Lauryn Mark

Medal record

Representing Australia

Women's shooting

Commonwealth Games

= Lauryn Mark =

Australian sports shooter (born 1980)

Lauryn Annyn Mark (née Ogilvie, born April 15, 1980, in Los Gatos, California, United States) is an American Australian Olympic Women's Skeet shooter.
Mark won a silver medal at the 2003 World Cup Final (Rome), she is a dual Olympian, finishing fourth in Women's Skeet in the 2004 Summer Olympics and won three gold medals at the 2002 Commonwealth Games and the 2006 Commonwealth Games. In 1995 at Chicago, Illinois, she won the World Junior Women’s American Skeet Championship.

== Career ==
Lauryn Annyn Ogilvie was born on April 15, 1980, in Los Gatos, California, to clay shooter Jon Ogilvie. She commenced shooting in 1991, she won the World Junior Women’s American Skeet Title in 1995 and started formally competing internationally in June 1997 at the World Championships in Peru. She became the youngest competitor ever to win Women's Skeet in the United States Open Skeet Championship in 1999. In 2003, she won the silver medal in the Women's Skeet event at the World Cup Final in Rome.

After moving to Australia, Lauryn Mark won eight individual Australian National Women's Skeet Championships. In 2012 she competed in her second Summer Olympics. She retired from competitive competition in 2014 and is now employed by the ISSF as a coaching lecturer and examiner for their International Coaching Academy.

In 2012, she controversially became a men's magazine cover girl when she posed for Zoo Weekly wearing a bikini in Australian Olympic Team's green-and-gold color whilst holding a Beretta double-barrel shotgun. The remuneration she received from the magazine was donated to the Royal Children's Hospital in Melbourne.

Lauryn Mark was a contestant on the inaugural series of the Australian television series of Australian Ninja Warrior in 2017.

== Personal life ==
In 1999, Ogilvie established a corporate entertainment business, "Go Shooting" Pty.
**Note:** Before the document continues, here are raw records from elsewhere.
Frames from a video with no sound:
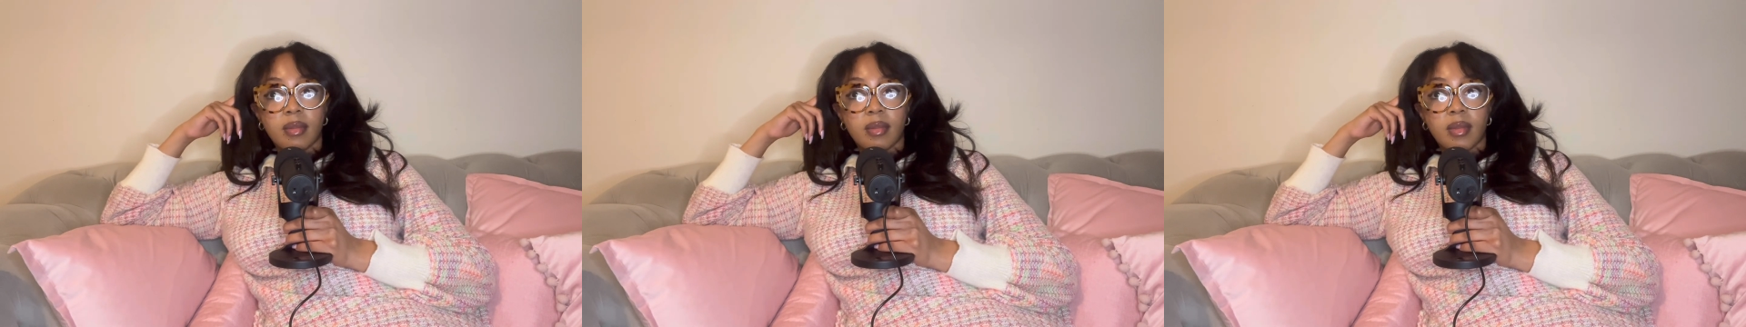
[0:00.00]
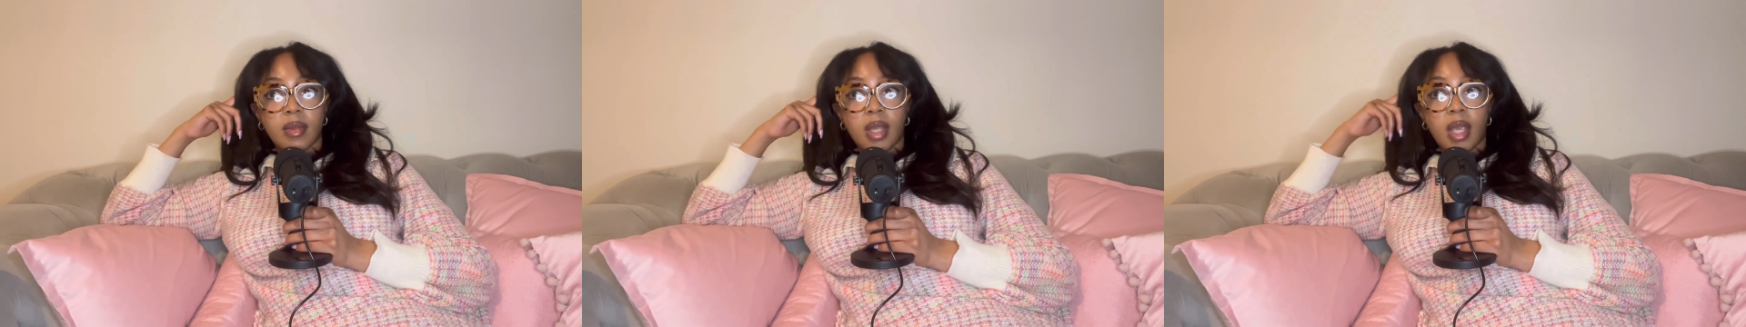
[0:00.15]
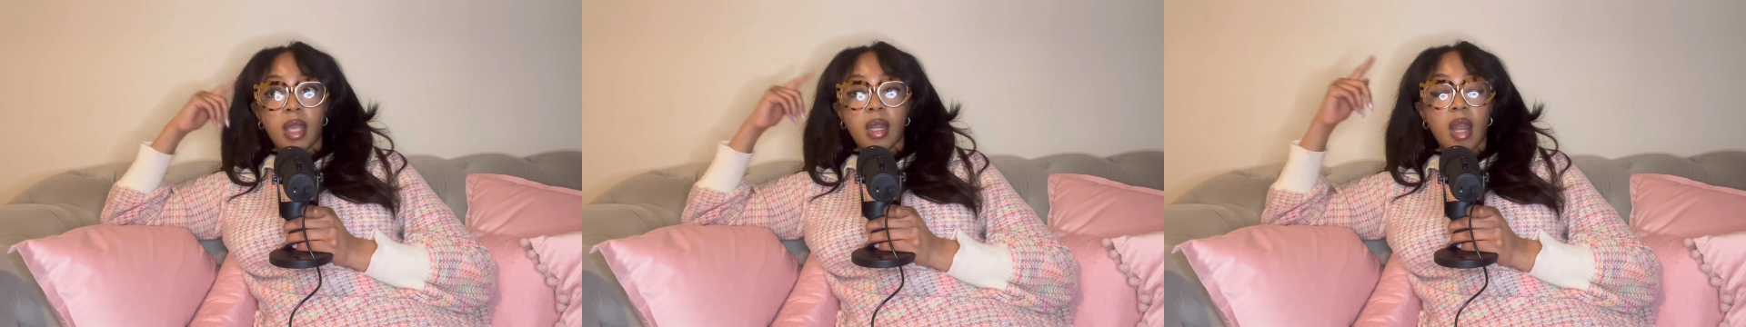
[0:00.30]

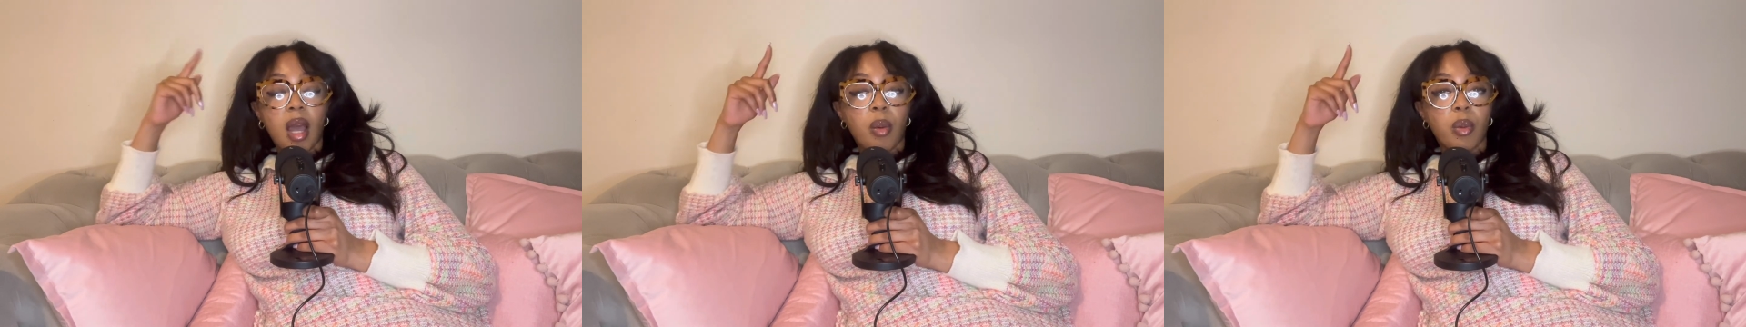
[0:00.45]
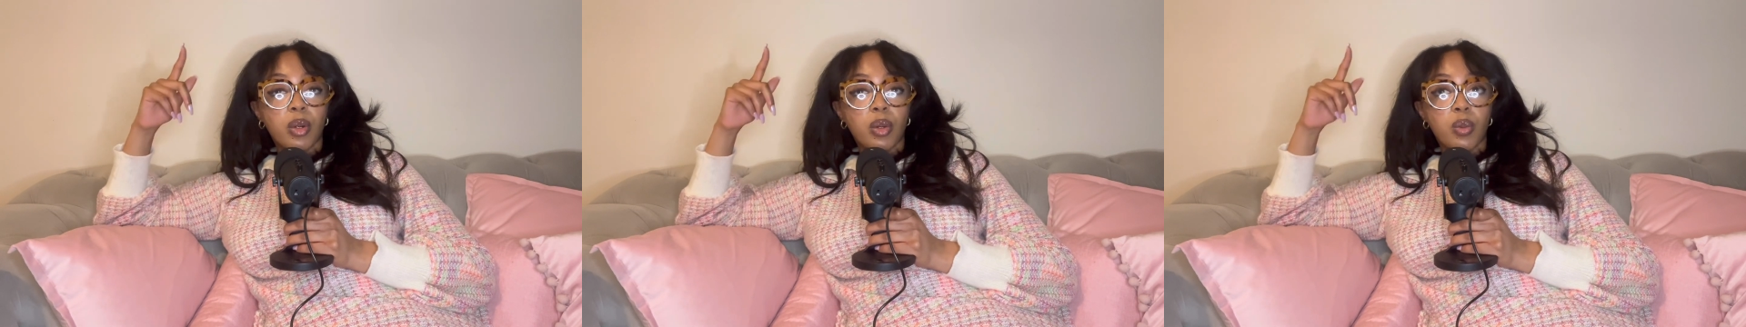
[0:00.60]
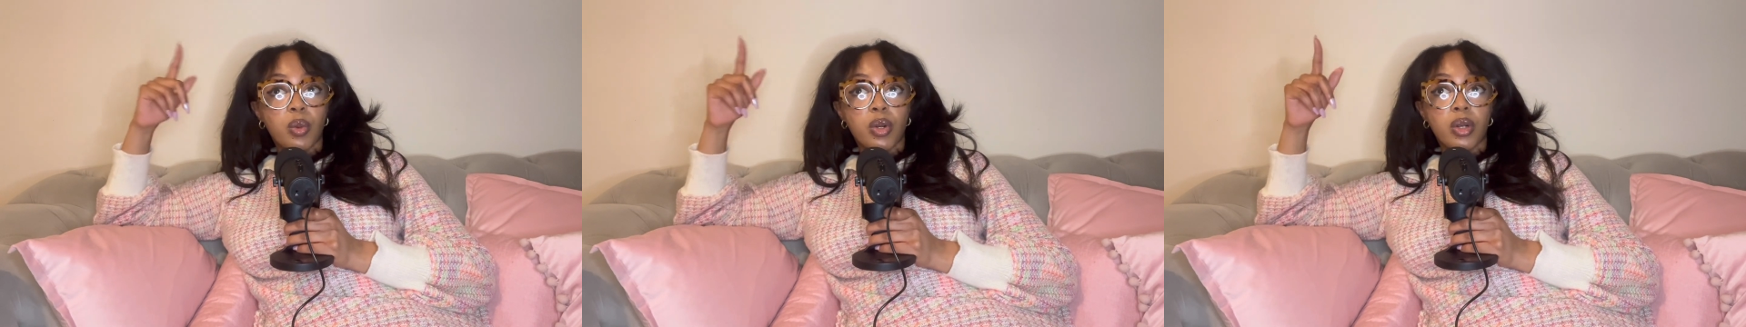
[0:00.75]
in
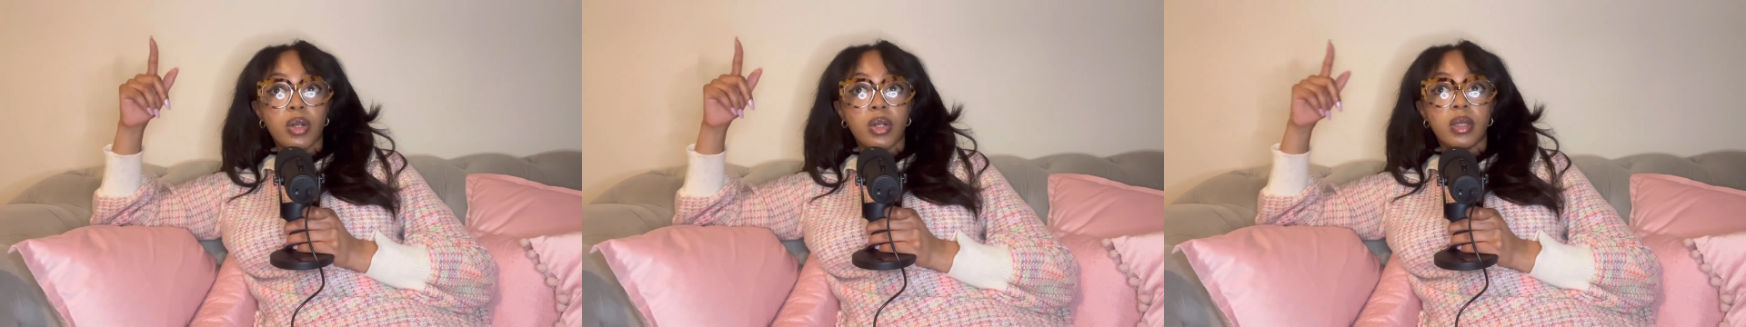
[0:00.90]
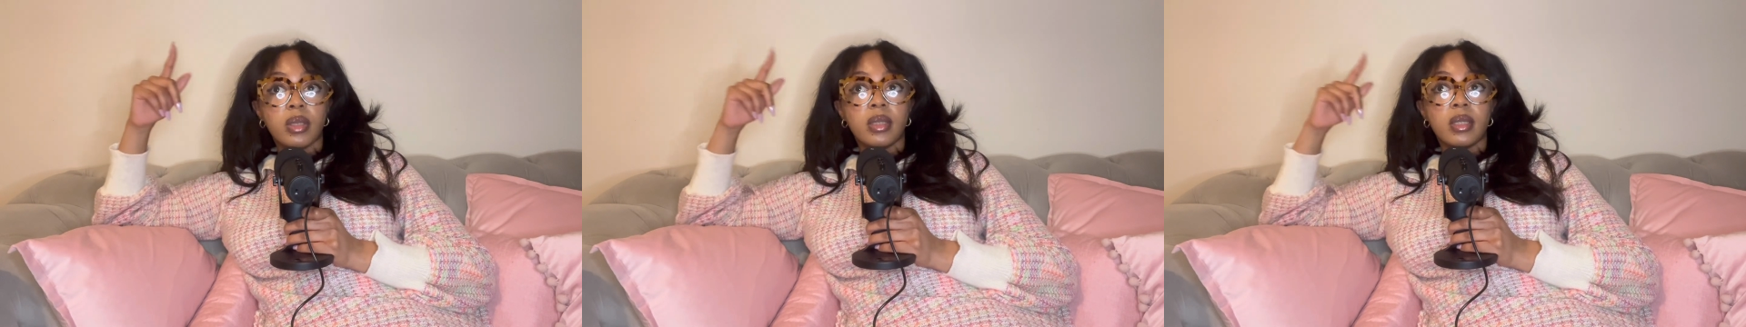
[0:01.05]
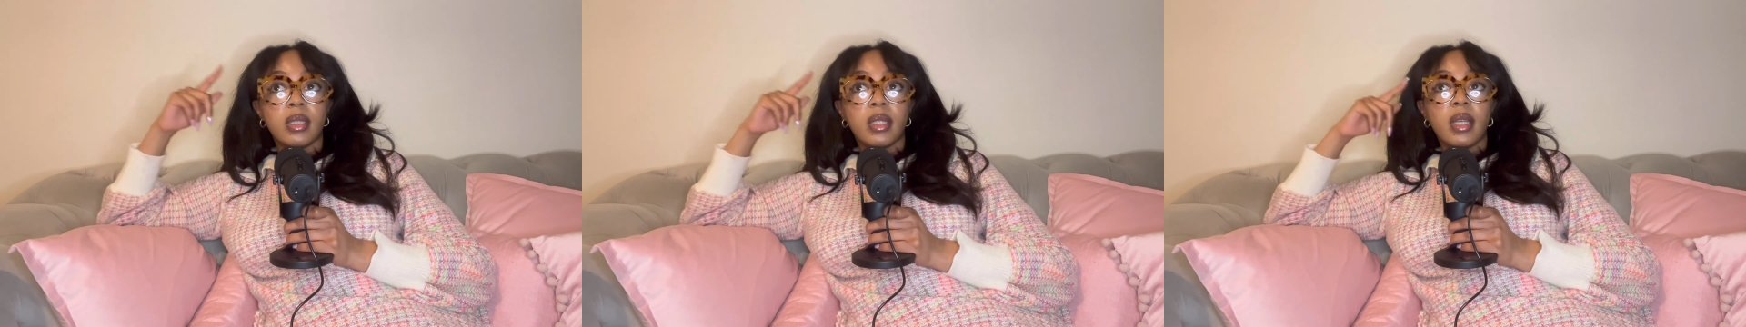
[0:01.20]
our
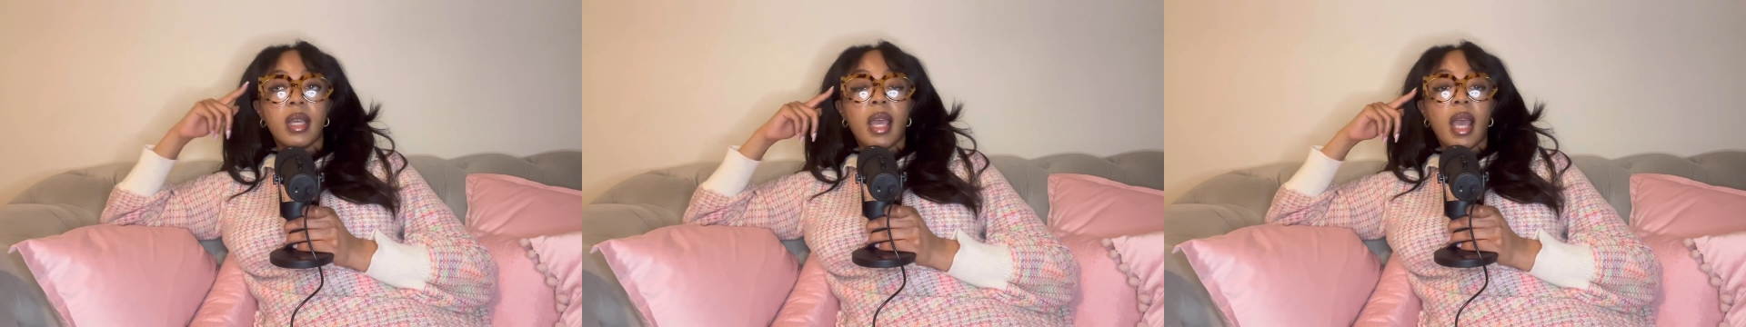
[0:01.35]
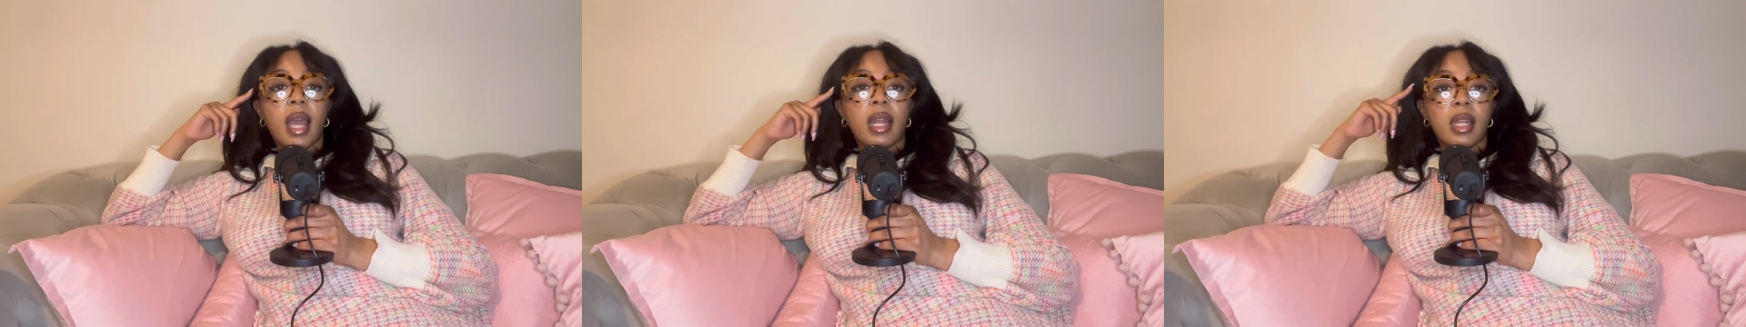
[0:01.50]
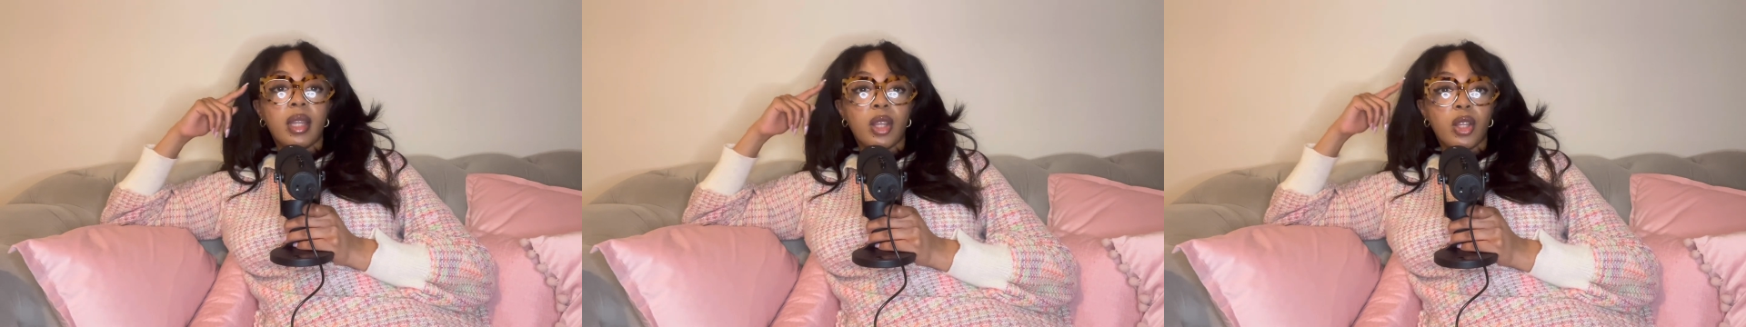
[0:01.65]
world and in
Ltd., with Australian Olympic gold medallist Russell Mark. She established the hugely successful "Go Shooting YouTube Channel" in 2018. She married Russell Mark in a surprise wedding ceremony on March 17, 2004, at a Hamilton Island beach. The couple have two children, Sierra Evelyn Mark (b. 23 June 2005) and Indiana Todd Mark (b. 29 January 2007).